If there is "comic relief" in a tragedy, it is not really to lighten the mood. It is more of a counterpart, a form of irony. It is also very human. We do laugh in the face of danger and despair. As my mother's family liked to say, "you have to laugh or you'd cry." But the reader does not really need relief in a true tragedy because there is still a heroic arc. Even the tragic hero, the doomed hero, strives as if there were hope, and there is a moral dignity in that that draws us in.
The post moderns, however, indulge in something quite different: futility. The do not believe in the heroic hope, in the moral dignity of tragedy. For them life is simply futile, and so they write stories of futility, of unrelenting bleakness and cynicism. Can there be comic relief in such a story? I'm not sure. What would there be to laugh at? If there were comic elements, presumably they would be a comedy as cynical as the despair that drives the whole story. It might be comic, but would it provide relief?

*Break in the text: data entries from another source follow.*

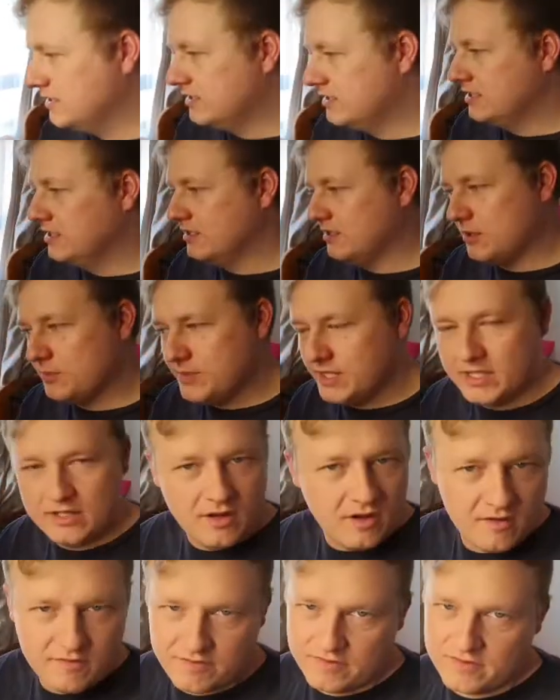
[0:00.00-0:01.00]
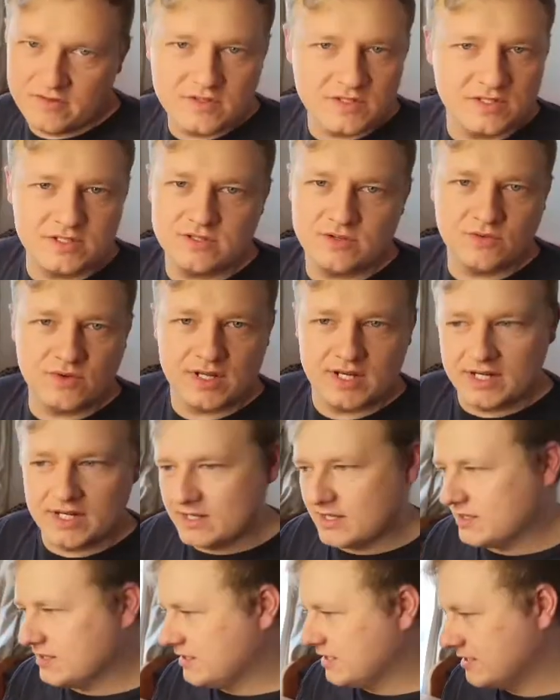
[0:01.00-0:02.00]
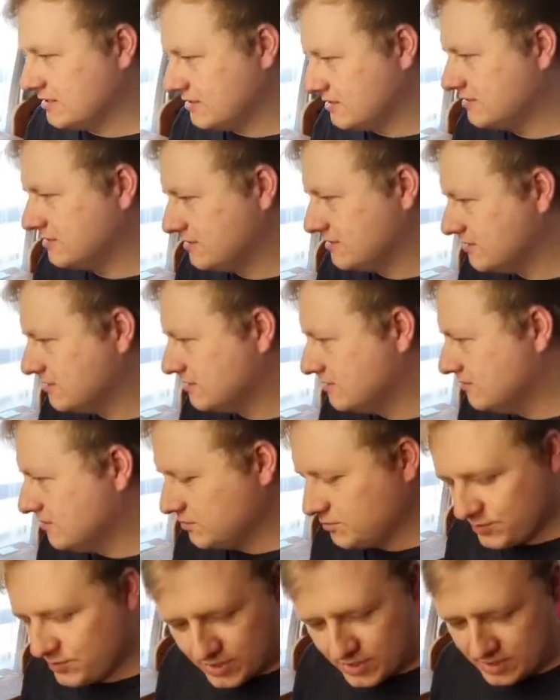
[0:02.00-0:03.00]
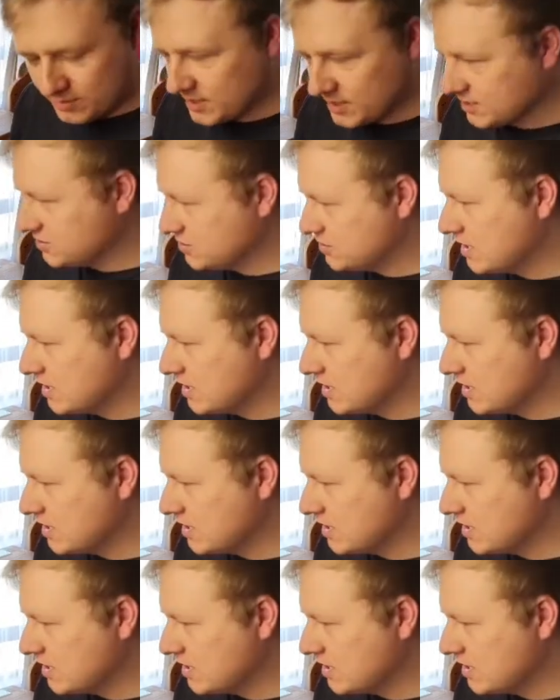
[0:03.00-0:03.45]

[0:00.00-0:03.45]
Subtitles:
I mean half of this is already done, but pretty much.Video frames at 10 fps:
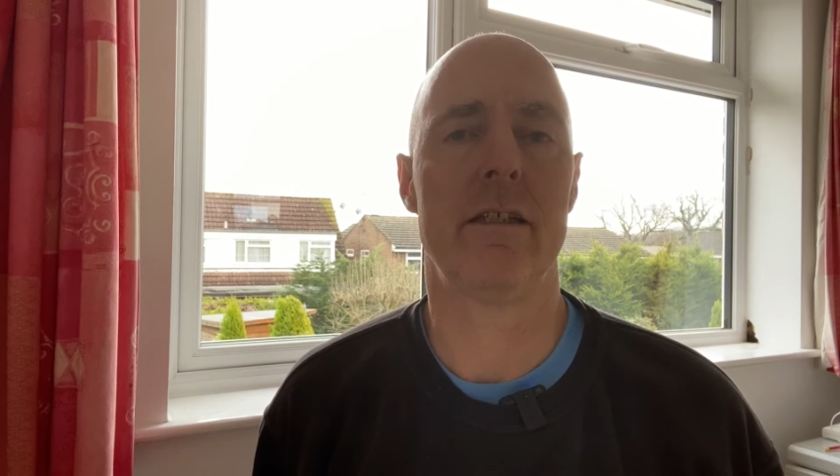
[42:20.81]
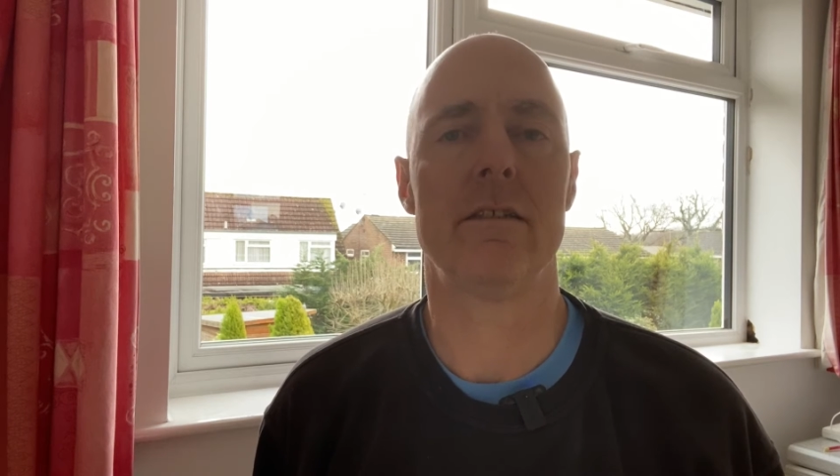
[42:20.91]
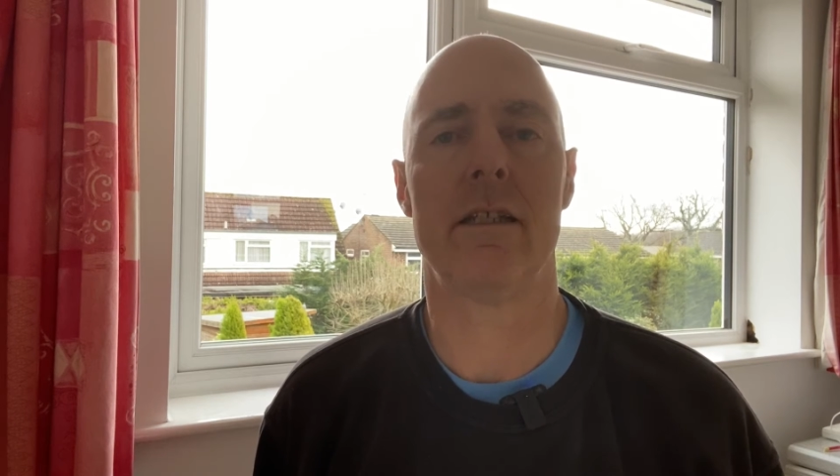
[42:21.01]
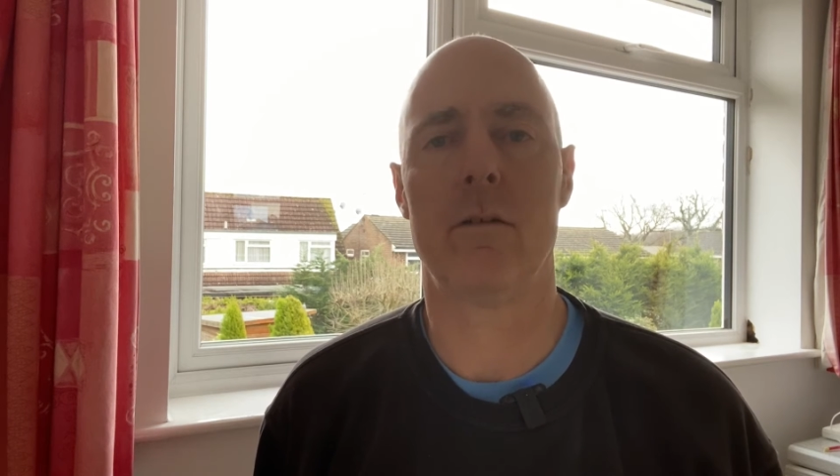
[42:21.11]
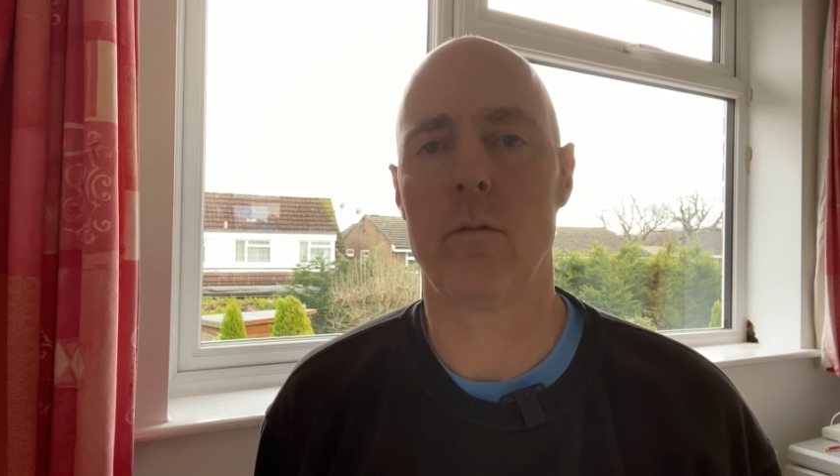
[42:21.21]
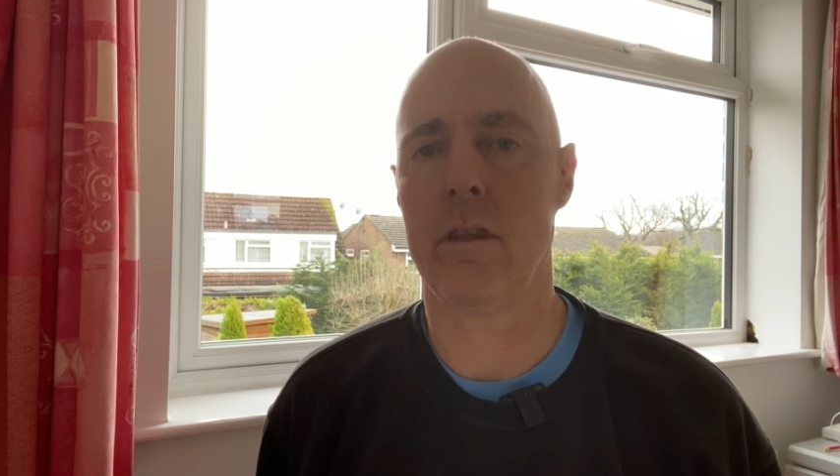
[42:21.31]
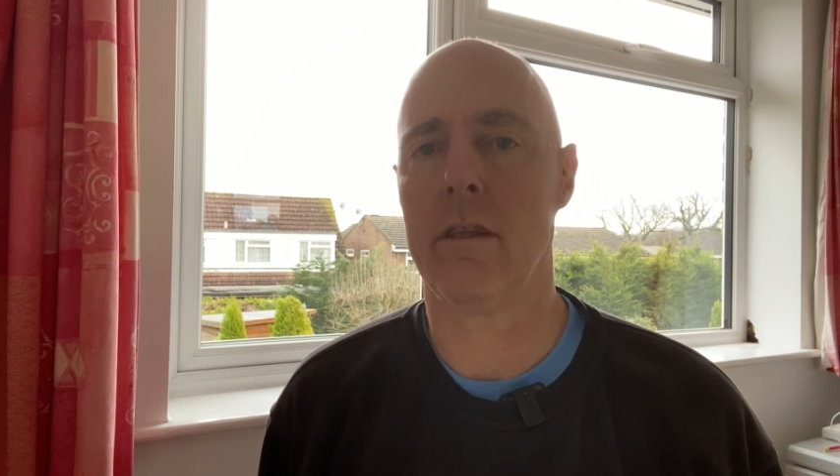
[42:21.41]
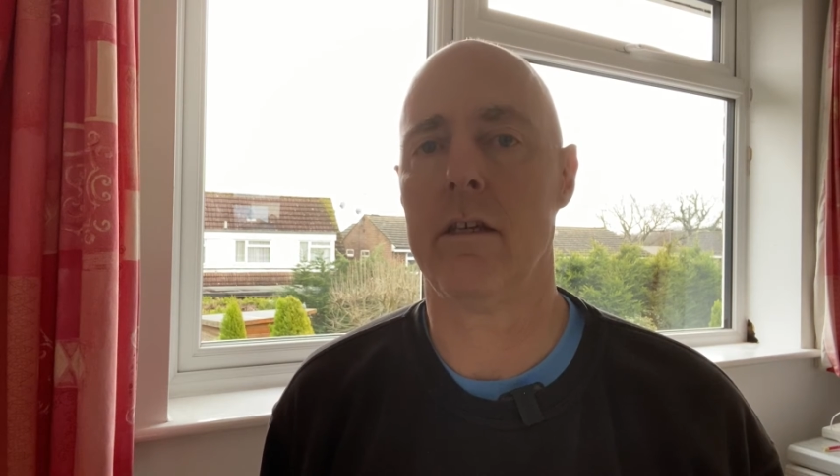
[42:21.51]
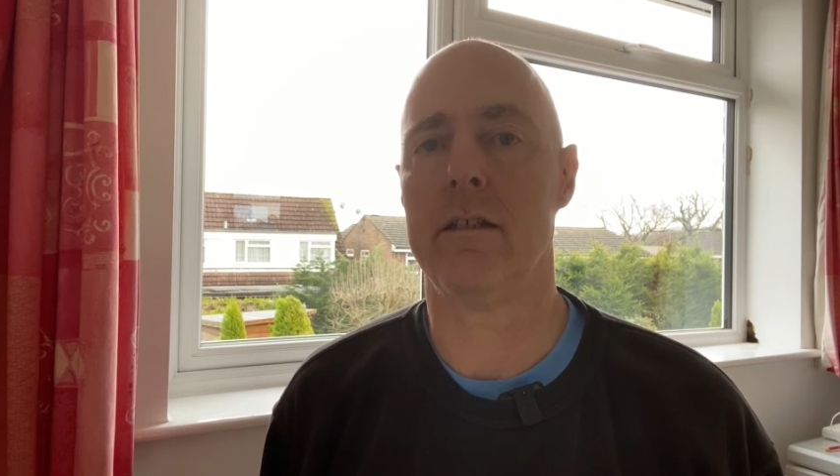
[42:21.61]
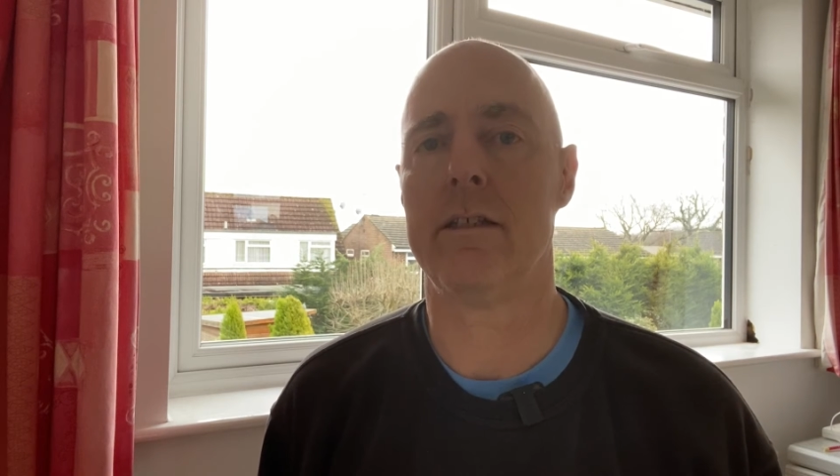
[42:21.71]
and it's now
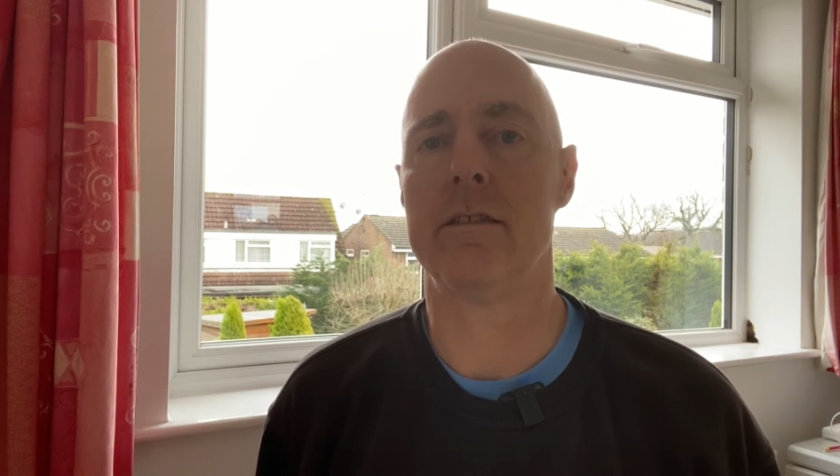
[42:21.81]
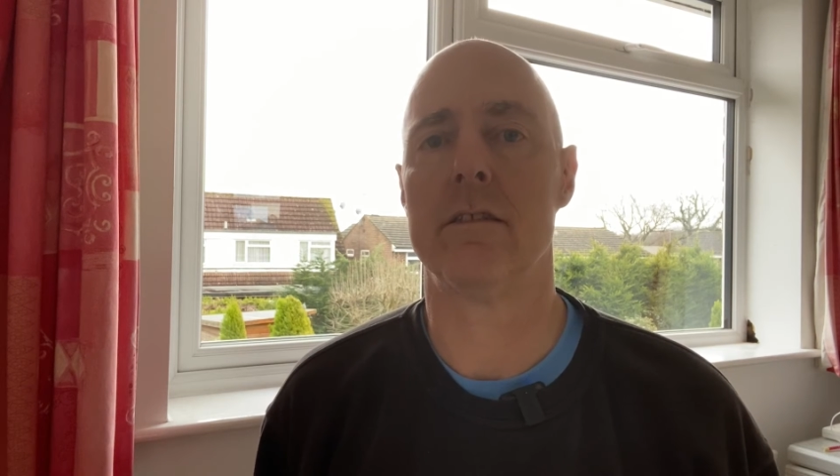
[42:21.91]
1:30,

Which of these, tragedy and futility, is depressive? Both, perhaps, but in very different ways. In a tragedy we are depressed because hope was not fulfilled in a particular story arc. But this is not a denial of hope. It speaks to its uncertainty, not to it futility. One may come out of tragedy with hope, even with joy, and certainly with an affirmation of the dignity of the human spirit. But with futility there is none of this. Futility is inherently and fundamentally and comprehensively depressing. It discovers no hope, no dignity, no affirmation of anything except futility.
The depression of tragedy is relieved by its positive affirmations. The depression of futility is only confirmed by it lack of affirmations. Comedy, I think, can only corroborate the general effect of these two genres.